Work task:
Beginning with the line containing "[1:59.00-1:59.50]", transcribe every line exactly down to the last one in the records below, and drop the pictures.

Material shown:
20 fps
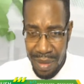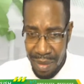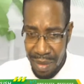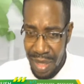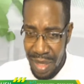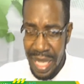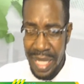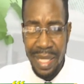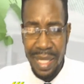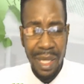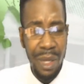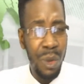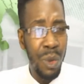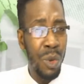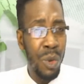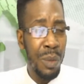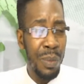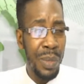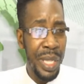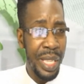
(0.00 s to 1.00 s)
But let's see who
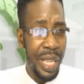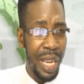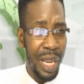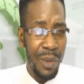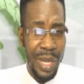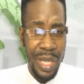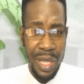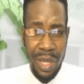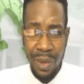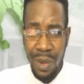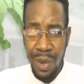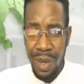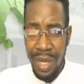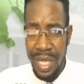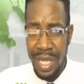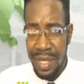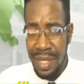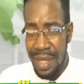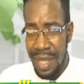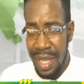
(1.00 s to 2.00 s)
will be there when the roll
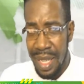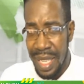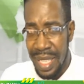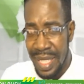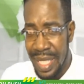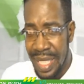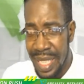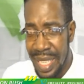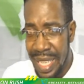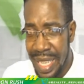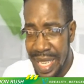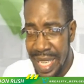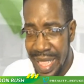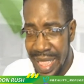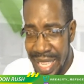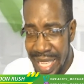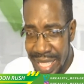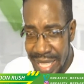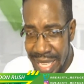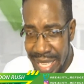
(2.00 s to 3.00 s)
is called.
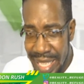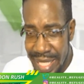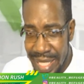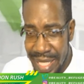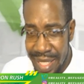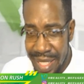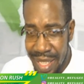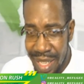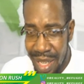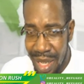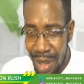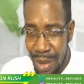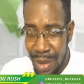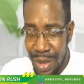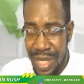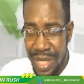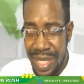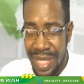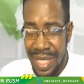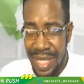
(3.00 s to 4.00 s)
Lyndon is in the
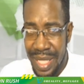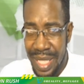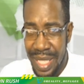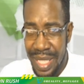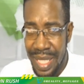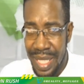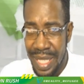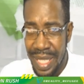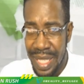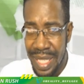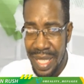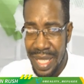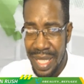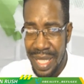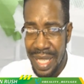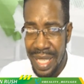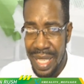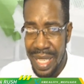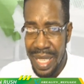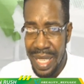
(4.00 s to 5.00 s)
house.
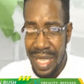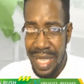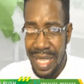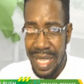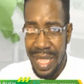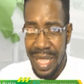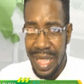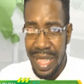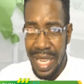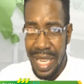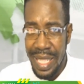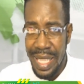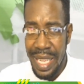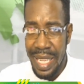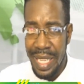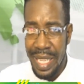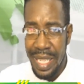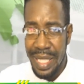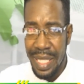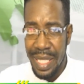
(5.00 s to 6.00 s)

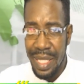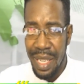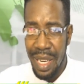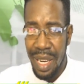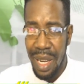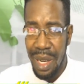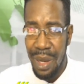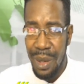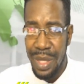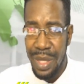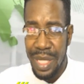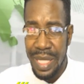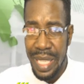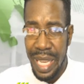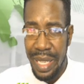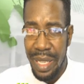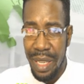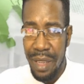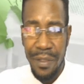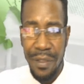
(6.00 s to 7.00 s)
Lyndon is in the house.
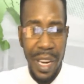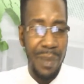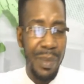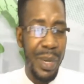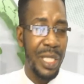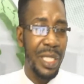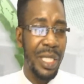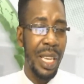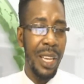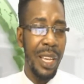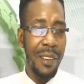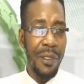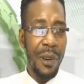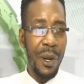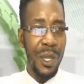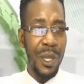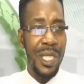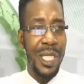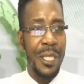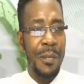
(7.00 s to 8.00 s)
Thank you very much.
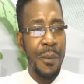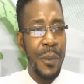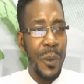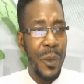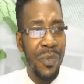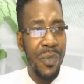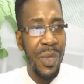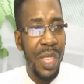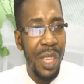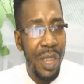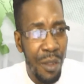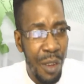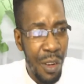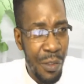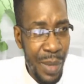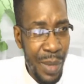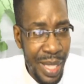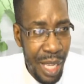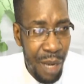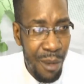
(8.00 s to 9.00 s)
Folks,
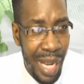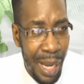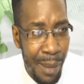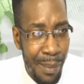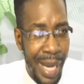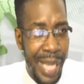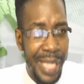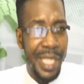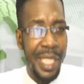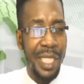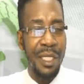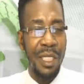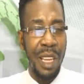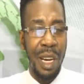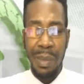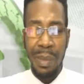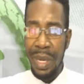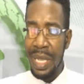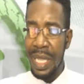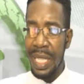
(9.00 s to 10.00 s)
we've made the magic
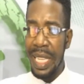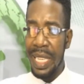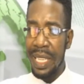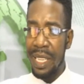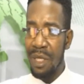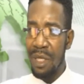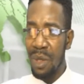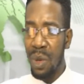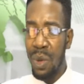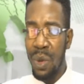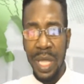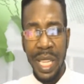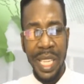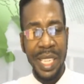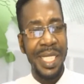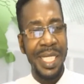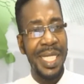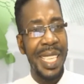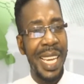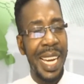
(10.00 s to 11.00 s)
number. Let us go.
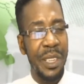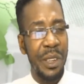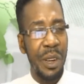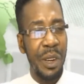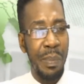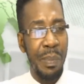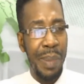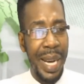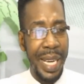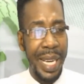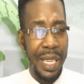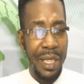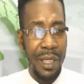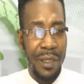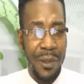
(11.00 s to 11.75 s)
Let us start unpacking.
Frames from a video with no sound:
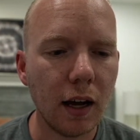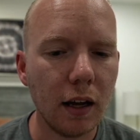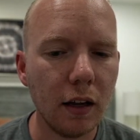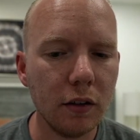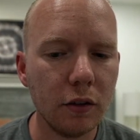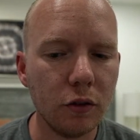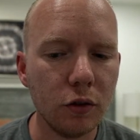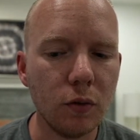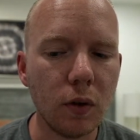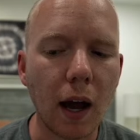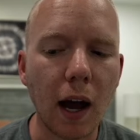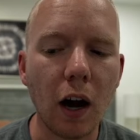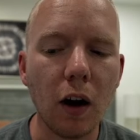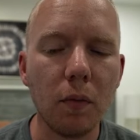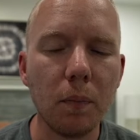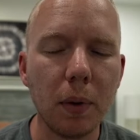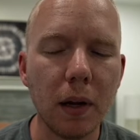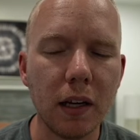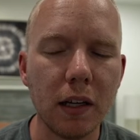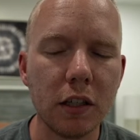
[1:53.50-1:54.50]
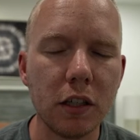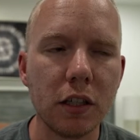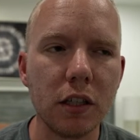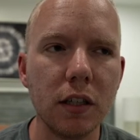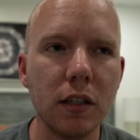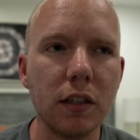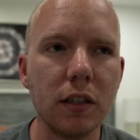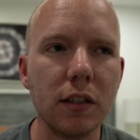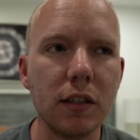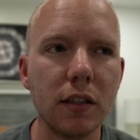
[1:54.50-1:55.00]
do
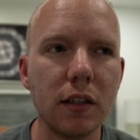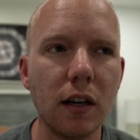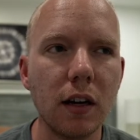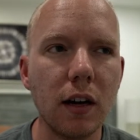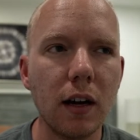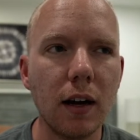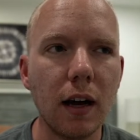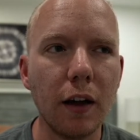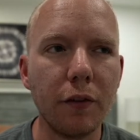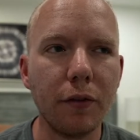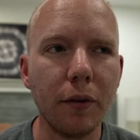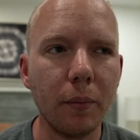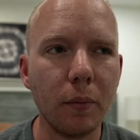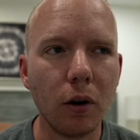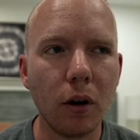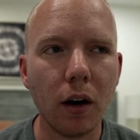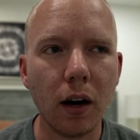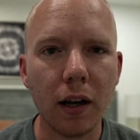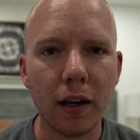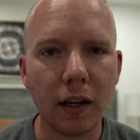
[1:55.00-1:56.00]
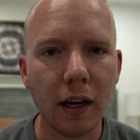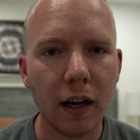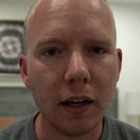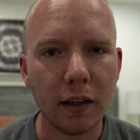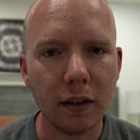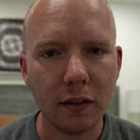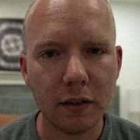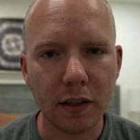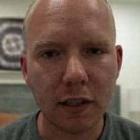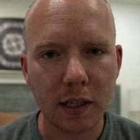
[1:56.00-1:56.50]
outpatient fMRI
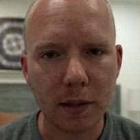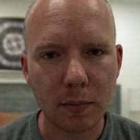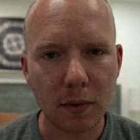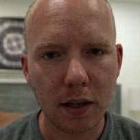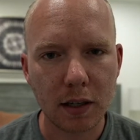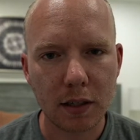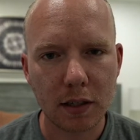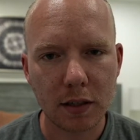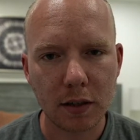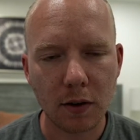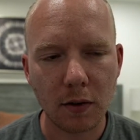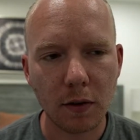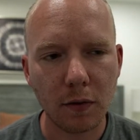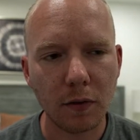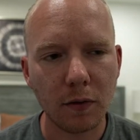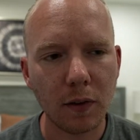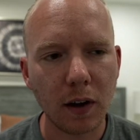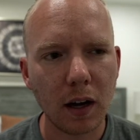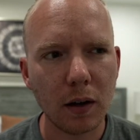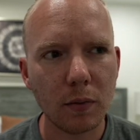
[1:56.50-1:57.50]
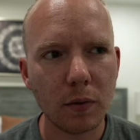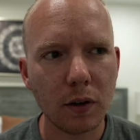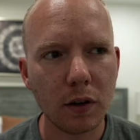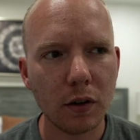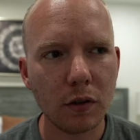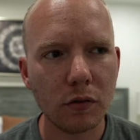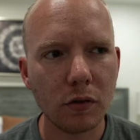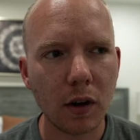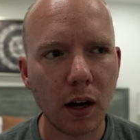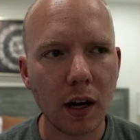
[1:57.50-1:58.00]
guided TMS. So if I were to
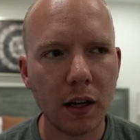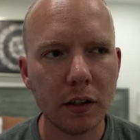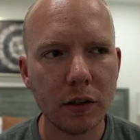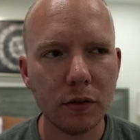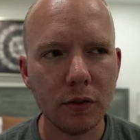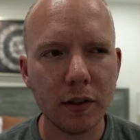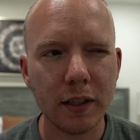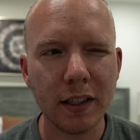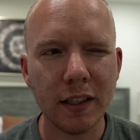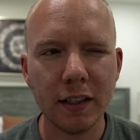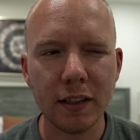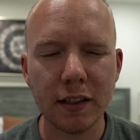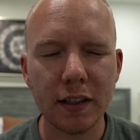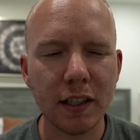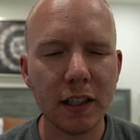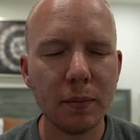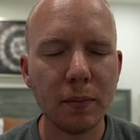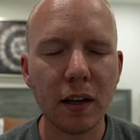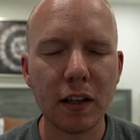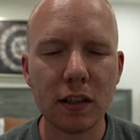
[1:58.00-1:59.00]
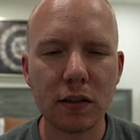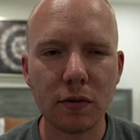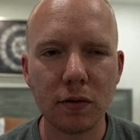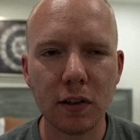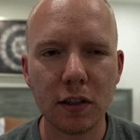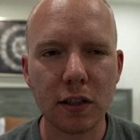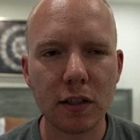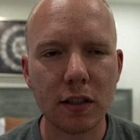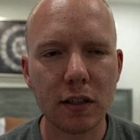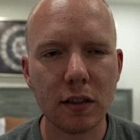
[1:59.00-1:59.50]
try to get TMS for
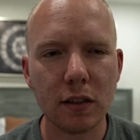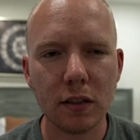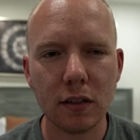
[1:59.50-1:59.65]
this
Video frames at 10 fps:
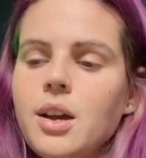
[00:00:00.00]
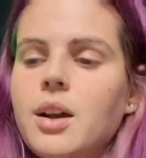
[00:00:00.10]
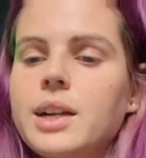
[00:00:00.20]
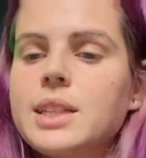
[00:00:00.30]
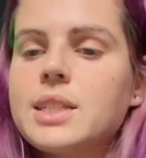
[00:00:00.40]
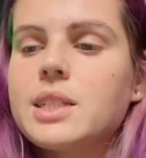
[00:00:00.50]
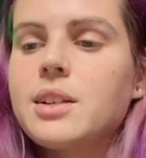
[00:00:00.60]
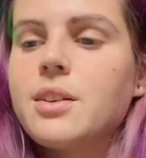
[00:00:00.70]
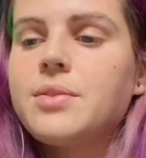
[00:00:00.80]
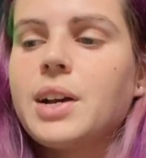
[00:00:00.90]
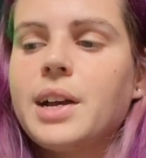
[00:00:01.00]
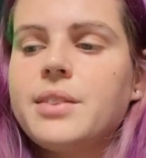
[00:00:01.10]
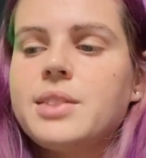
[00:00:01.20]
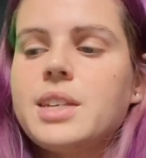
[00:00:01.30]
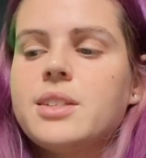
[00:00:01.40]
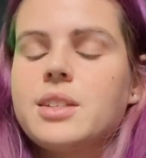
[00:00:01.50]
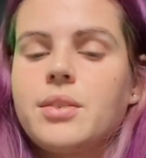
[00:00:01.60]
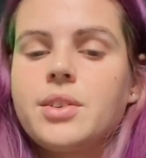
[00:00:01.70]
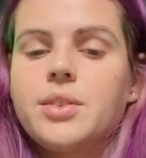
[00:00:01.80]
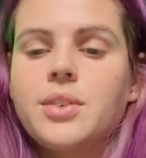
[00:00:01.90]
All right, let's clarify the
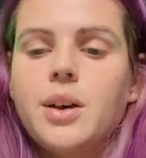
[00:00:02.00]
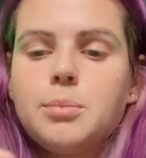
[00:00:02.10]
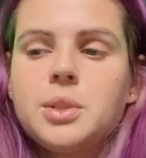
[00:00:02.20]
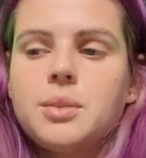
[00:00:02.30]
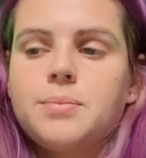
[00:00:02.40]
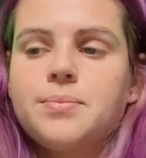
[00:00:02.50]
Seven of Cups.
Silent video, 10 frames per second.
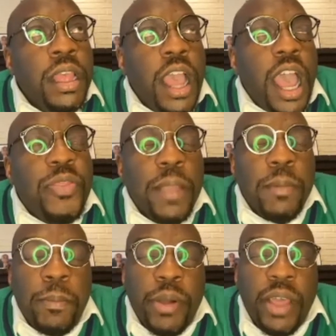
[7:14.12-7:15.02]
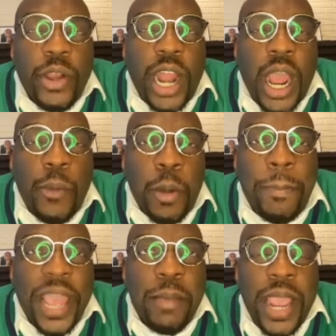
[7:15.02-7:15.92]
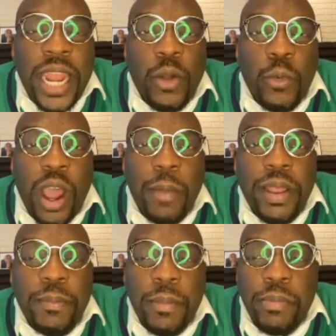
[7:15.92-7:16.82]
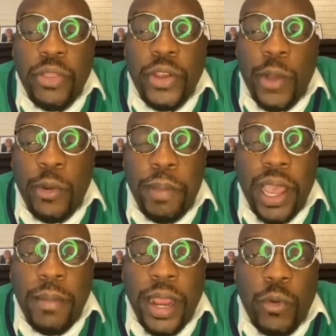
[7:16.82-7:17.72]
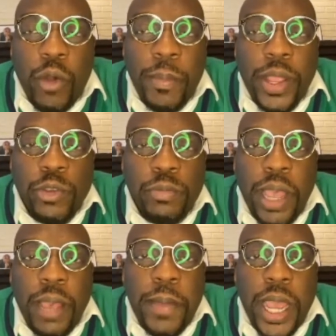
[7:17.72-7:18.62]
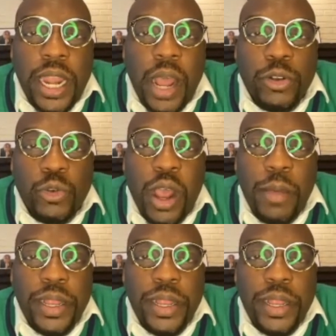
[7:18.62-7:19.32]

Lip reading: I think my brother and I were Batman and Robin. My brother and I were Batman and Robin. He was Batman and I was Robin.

Result of this task:
[1:59.00-1:59.50]
try to get TMS for
[1:59.50-1:59.65]
this
Video frames at 10 fps:
[00:00:00.00]
[00:00:00.10]
[00:00:00.20]
[00:00:00.30]
[00:00:00.40]
[00:00:00.50]
[00:00:00.60]
[00:00:00.70]
[00:00:00.80]
[00:00:00.90]
[00:00:01.00]
[00:00:01.10]
[00:00:01.20]
[00:00:01.30]
[00:00:01.40]
[00:00:01.50]
[00:00:01.60]
[00:00:01.70]
[00:00:01.80]
[00:00:01.90]
All right, let's clarify the
[00:00:02.00]
[00:00:02.10]
[00:00:02.20]
[00:00:02.30]
[00:00:02.40]
[00:00:02.50]
Seven of Cups.
Silent video, 10 frames per second.
[7:14.12-7:15.02]
[7:15.02-7:15.92]
[7:15.92-7:16.82]
[7:16.82-7:17.72]
[7:17.72-7:18.62]
[7:18.62-7:19.32]

Lip reading: I think my brother and I were Batman and Robin. My brother and I were Batman and Robin. He was Batman and I was Robin.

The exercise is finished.